* [EXERCISE GOAL]: Would you retype exactly the lines from the one containing "[00:18:23.51 to 00:18:24.41]" through the last line of the records below, and nothing else?

STUDY MATERIAL Start Marker

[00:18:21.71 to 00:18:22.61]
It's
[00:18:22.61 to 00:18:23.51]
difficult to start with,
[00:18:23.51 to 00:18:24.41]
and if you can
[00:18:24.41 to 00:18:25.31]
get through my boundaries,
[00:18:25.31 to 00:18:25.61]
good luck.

STUDY MATERIAL End Marker

* [RESPONSE BELOW]:
[00:18:23.51 to 00:18:24.41]
and if you can
[00:18:24.41 to 00:18:25.31]
get through my boundaries,
[00:18:25.31 to 00:18:25.61]
good luck.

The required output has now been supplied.